Collected data entries =
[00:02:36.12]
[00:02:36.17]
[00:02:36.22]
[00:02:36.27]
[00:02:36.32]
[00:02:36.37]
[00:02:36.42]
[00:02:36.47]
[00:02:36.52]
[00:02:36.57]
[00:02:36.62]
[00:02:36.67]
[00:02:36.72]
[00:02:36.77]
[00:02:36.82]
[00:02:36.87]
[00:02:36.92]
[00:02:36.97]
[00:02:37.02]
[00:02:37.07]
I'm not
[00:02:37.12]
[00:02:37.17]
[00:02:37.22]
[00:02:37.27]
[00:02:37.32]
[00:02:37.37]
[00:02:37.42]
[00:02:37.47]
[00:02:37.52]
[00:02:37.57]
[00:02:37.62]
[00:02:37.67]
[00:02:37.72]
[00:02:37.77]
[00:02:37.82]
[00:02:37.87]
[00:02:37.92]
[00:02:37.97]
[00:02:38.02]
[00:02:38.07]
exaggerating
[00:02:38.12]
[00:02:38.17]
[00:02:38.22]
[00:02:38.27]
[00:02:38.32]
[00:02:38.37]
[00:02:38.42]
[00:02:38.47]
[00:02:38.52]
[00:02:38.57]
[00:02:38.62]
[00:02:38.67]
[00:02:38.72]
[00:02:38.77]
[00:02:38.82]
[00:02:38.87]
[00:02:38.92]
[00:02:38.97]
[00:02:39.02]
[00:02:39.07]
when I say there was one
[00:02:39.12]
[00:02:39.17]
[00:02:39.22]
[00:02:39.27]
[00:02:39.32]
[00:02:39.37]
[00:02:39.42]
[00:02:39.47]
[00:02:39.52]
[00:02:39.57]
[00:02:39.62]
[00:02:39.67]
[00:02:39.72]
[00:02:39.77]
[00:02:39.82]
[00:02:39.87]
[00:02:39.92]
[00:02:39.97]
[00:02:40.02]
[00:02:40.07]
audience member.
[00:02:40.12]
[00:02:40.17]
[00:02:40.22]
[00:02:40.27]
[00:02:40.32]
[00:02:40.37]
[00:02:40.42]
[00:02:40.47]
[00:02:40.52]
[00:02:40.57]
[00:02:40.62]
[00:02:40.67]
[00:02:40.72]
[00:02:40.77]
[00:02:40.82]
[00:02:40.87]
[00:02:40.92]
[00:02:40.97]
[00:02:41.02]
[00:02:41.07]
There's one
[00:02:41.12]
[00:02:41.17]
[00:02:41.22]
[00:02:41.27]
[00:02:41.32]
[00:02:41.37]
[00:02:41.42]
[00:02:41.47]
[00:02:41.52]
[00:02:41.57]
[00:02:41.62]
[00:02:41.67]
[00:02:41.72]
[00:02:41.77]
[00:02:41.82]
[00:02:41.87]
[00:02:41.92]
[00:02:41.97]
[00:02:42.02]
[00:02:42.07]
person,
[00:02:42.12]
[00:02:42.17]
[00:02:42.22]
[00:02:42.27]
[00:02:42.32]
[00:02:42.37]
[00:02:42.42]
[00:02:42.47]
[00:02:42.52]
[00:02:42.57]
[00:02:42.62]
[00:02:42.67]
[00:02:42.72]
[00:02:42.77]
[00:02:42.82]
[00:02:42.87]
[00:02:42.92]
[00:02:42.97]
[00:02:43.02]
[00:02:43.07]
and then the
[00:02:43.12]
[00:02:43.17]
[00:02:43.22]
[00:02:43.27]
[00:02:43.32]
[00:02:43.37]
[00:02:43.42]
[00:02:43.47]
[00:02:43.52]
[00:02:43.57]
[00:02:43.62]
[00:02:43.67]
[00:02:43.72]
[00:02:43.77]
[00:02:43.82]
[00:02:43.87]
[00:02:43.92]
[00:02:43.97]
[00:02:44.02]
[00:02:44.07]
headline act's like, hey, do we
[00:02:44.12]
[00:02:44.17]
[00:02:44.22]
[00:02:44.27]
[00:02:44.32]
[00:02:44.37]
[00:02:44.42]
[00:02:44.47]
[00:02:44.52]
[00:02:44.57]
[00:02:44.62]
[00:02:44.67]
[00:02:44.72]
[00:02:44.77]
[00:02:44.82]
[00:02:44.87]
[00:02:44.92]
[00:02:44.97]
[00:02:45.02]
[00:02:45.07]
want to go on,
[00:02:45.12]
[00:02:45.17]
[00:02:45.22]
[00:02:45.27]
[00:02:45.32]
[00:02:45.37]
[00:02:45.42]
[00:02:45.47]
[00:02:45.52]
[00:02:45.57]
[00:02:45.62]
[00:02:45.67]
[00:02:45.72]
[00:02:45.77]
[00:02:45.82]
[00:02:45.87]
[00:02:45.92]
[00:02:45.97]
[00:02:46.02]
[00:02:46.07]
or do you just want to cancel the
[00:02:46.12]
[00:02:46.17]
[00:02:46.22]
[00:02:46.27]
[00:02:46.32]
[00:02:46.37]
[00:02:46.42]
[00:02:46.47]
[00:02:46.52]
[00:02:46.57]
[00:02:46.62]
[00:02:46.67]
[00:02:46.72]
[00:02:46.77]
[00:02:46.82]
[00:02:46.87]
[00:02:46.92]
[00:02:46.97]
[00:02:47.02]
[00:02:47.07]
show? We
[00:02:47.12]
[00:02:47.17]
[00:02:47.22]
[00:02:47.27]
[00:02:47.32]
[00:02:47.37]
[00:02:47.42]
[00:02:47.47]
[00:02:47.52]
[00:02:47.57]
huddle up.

What to work on =
From the line that holds "[00:02:46.62]" to the last line of the records above, print each line exactly. Add nothing else.

Answer area =
[00:02:46.62]
[00:02:46.67]
[00:02:46.72]
[00:02:46.77]
[00:02:46.82]
[00:02:46.87]
[00:02:46.92]
[00:02:46.97]
[00:02:47.02]
[00:02:47.07]
show? We
[00:02:47.12]
[00:02:47.17]
[00:02:47.22]
[00:02:47.27]
[00:02:47.32]
[00:02:47.37]
[00:02:47.42]
[00:02:47.47]
[00:02:47.52]
[00:02:47.57]
huddle up.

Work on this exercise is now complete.